The Xinhua news agency said two assailants drove a truck towards exercising border police officers in Kashgar, home of many Uighur people resentful of Chinese control on the region.

"The two attackers got off the lorry after the vehicle veered to hit on a roadside wire pole," said the English-language report. "They threw two grenades to the barracks, causing explosion. They also hacked the policemen with knives."

Sixteen police were killed, and another 16 wounded.

Local police suspect it was a "terrorist attack", said the report.

Xinjiang's largely Muslim Uighurs have been a focus of China's stringent nationwide security in the run-up to the Games. Officials have said militants seeking an independent "East Turkestan" homeland are among the biggest threats.

Police "got clues suggesting that the 'East Turkestan Islamic Movement' planned to make terrorist attacks during Aug. 1-8, just ahead of the opening of the Olympic Games in Beijing," Xinhua reported.

Many Uighurs resent Chinese controls on religion and of the expanding ethnic Han Chinese presence in Xinjiang, a region rich in natural gas. Some Uighur groups seek an independent homeland, and China has said militants have forged ties with al Qaeda, Hizb ut-Tahrir and other violent groups.

Kashgar is a heavily Muslim market city of some 200,000 in Xinjiang's south. The Olympic relay torch passed through there in June under intense security. Officials there contacted by telephone gave no more details.

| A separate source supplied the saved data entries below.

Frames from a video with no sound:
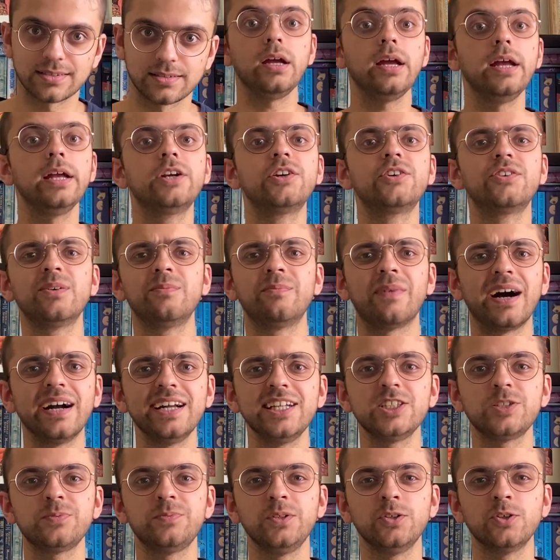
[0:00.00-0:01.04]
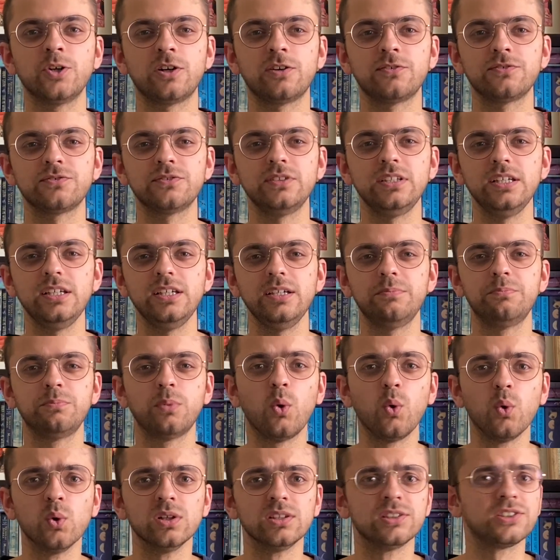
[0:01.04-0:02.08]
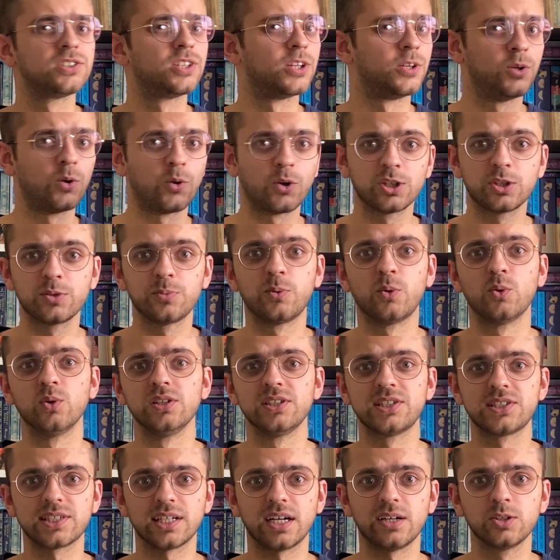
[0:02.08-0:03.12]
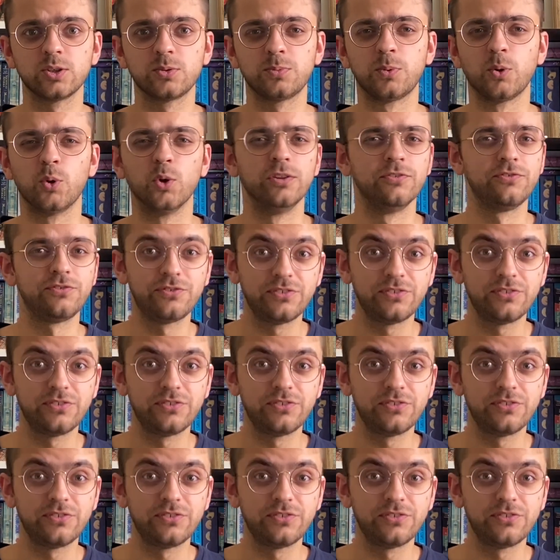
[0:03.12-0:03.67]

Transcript: It reminds me of the poles, the North Pole, South Pole,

Senior Colonel Tian Yixiang, China's military officer in charge of Olympics security, said on Friday that "East Turkestan terrorist groups" were the biggest threat to Games security.

Nicholas Bequelin, a researcher for the monitoring group Human Rights Watch who has long studied Xinjiang, said the attack appeared to reflect rising volatility there despite years of harsh security measures.

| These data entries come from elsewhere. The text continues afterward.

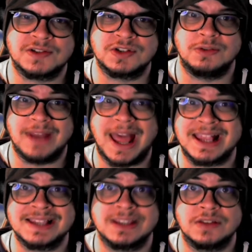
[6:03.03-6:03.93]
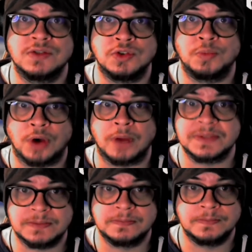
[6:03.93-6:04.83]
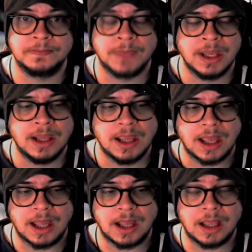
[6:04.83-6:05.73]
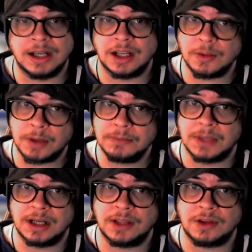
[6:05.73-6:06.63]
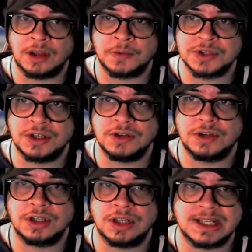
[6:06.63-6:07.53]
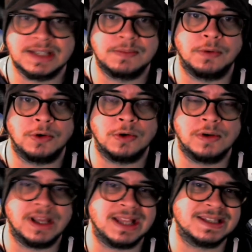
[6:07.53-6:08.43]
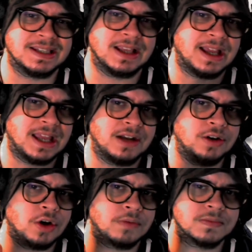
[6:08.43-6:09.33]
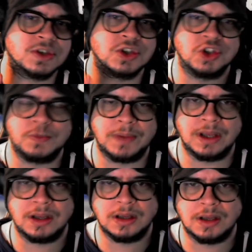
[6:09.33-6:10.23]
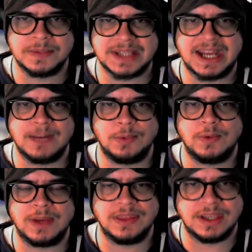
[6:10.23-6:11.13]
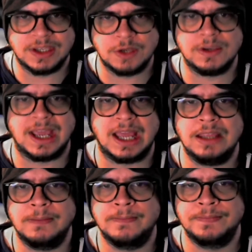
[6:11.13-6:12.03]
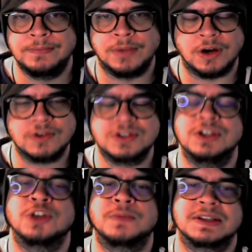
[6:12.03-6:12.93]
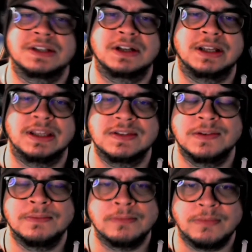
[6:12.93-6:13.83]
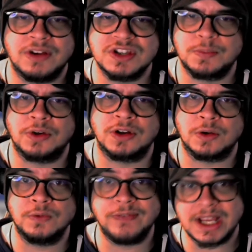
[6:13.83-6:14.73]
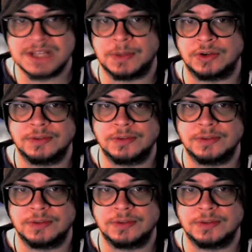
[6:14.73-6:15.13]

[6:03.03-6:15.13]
you less than 2 props. Another option you can explore, it's again not super obtainable in the UK, but across Europe it certainly is. There's a product called FlexBond.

"This is the most serious incident recorded in years," Bequelin said by telephone. "Ahead of the Olympics, it is a very powerful symbolic attack because security in Xinjiang is at an all-time high."

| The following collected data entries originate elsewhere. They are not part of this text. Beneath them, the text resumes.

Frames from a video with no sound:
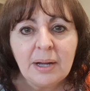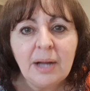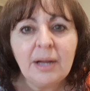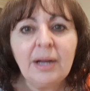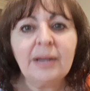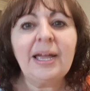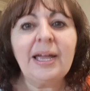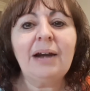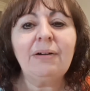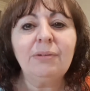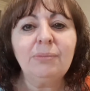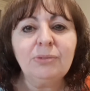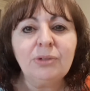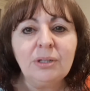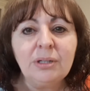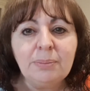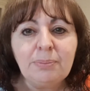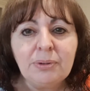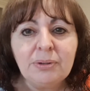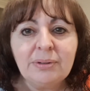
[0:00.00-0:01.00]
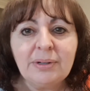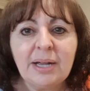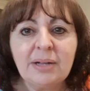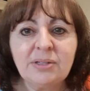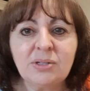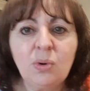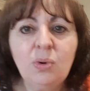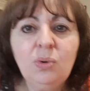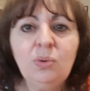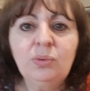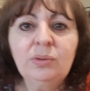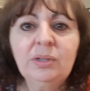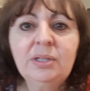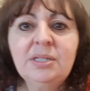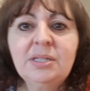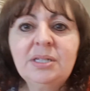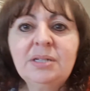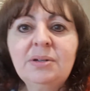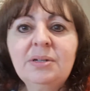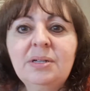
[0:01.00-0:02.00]
Caramel, I pronounce,
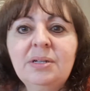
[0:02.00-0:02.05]
what's it?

China has said it foiled terrorist plots targeting the Olympics and in the first six months of the year police detained dozens of people in Xinjiang for plotting to sabotage the Games, according to state media.

In March, authorities said they foiled an attempted attack onboard a flight to Beijing from Urumqi, the regional capital of Xinjiang.

But Beijing also recently denied claims by a group calling itself the Turkistan Islamic Party that it set off a series of bus bombings around the country.

Human rights critics and exiled Uighurs have said Beijing has exaggerated the threat of violence in Xinjiang and stirred discontent by extending the Han Chinese presence there. Uighurs now make up slightly less than half of Xinjiang's 20 million people, according to official statistics.

"This incident reflects the tensions and volatility in the region," said Bequelin.